**INSTRUCTIONS FOR THE TASK:**
Copy the data exactly, pictures aside.

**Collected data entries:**
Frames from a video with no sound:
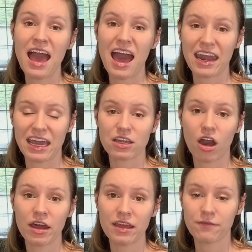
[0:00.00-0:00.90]
and I
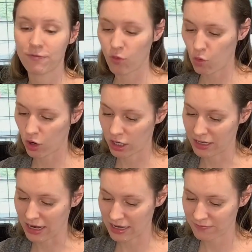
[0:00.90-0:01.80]
got it for
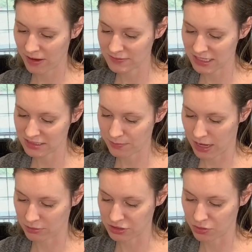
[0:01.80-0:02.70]
95 cents a
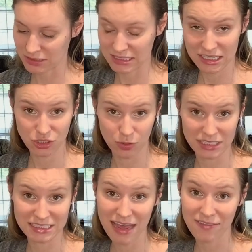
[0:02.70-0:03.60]
pound, so it's
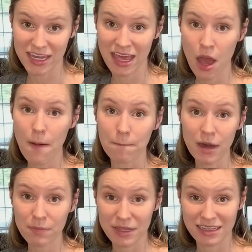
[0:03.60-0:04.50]
$6.27,
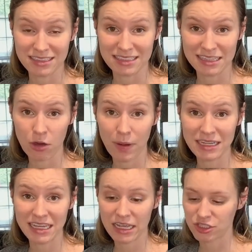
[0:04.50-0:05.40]
but because the sell by
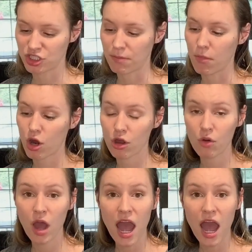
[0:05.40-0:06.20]
date is tomorrow,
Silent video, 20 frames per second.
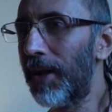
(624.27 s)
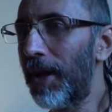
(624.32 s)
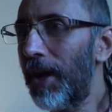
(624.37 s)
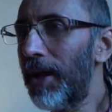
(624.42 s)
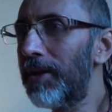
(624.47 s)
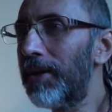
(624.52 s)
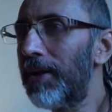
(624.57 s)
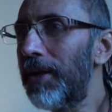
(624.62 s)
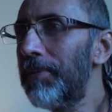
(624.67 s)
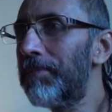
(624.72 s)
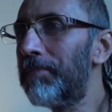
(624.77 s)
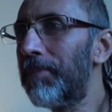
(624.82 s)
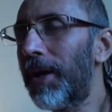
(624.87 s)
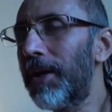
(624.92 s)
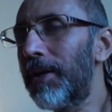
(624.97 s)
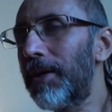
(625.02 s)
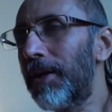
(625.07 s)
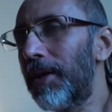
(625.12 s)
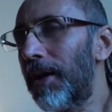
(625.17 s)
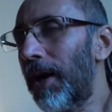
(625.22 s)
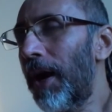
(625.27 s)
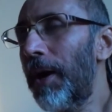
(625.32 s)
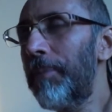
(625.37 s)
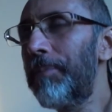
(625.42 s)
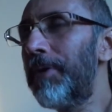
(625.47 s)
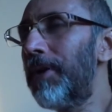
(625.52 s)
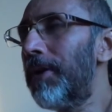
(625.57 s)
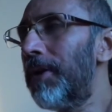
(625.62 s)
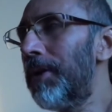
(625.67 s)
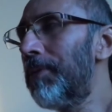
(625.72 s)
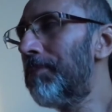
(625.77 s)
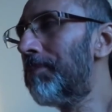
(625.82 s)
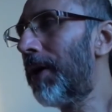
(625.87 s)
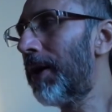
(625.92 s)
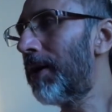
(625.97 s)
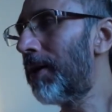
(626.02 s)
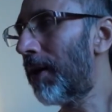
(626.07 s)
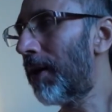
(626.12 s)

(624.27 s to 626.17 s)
and happily live my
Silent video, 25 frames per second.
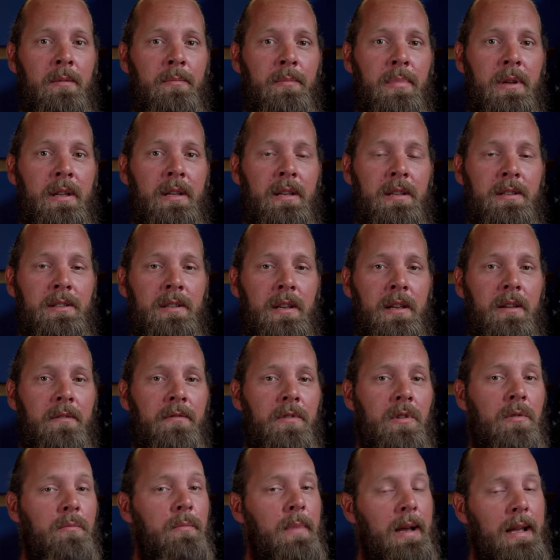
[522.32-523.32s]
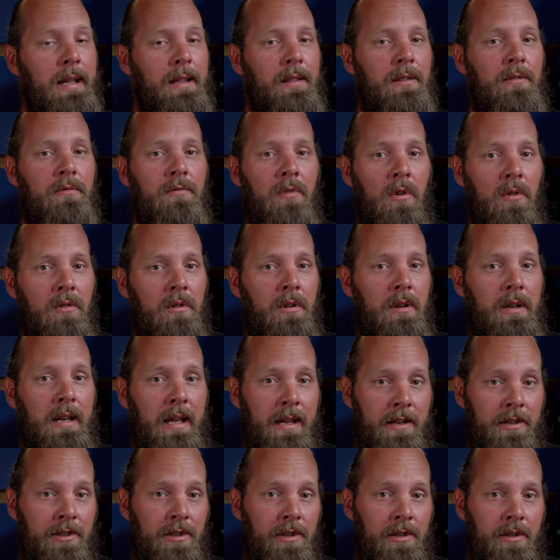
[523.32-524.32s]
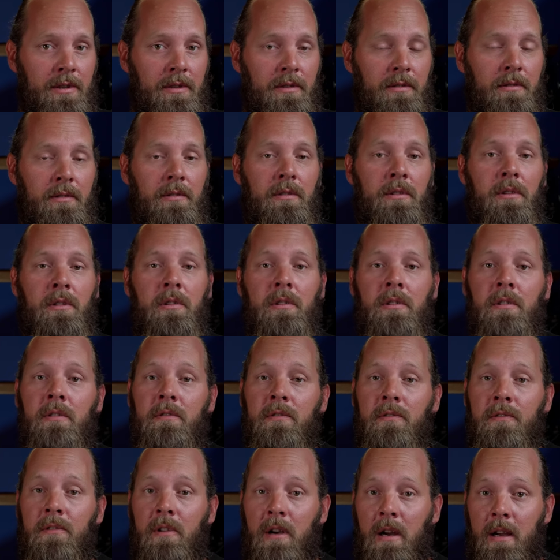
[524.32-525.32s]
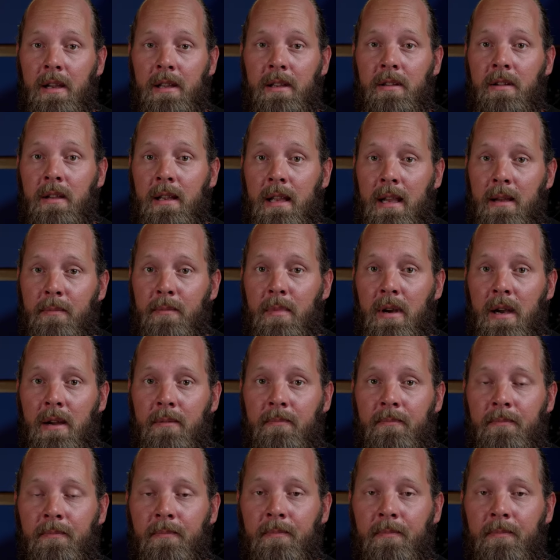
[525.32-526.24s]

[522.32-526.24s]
because if you make the wrong connection, you could fry your camera.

**PROBLEM SOLUTION:**
Frames from a video with no sound:
[0:00.00-0:00.90]
and I
[0:00.90-0:01.80]
got it for
[0:01.80-0:02.70]
95 cents a
[0:02.70-0:03.60]
pound, so it's
[0:03.60-0:04.50]
$6.27,
[0:04.50-0:05.40]
but because the sell by
[0:05.40-0:06.20]
date is tomorrow,
Silent video, 20 frames per second.
(624.27 s)
(624.32 s)
(624.37 s)
(624.42 s)
(624.47 s)
(624.52 s)
(624.57 s)
(624.62 s)
(624.67 s)
(624.72 s)
(624.77 s)
(624.82 s)
(624.87 s)
(624.92 s)
(624.97 s)
(625.02 s)
(625.07 s)
(625.12 s)
(625.17 s)
(625.22 s)
(625.27 s)
(625.32 s)
(625.37 s)
(625.42 s)
(625.47 s)
(625.52 s)
(625.57 s)
(625.62 s)
(625.67 s)
(625.72 s)
(625.77 s)
(625.82 s)
(625.87 s)
(625.92 s)
(625.97 s)
(626.02 s)
(626.07 s)
(626.12 s)

(624.27 s to 626.17 s)
and happily live my
Silent video, 25 frames per second.
[522.32-523.32s]
[523.32-524.32s]
[524.32-525.32s]
[525.32-526.24s]

[522.32-526.24s]
because if you make the wrong connection, you could fry your camera.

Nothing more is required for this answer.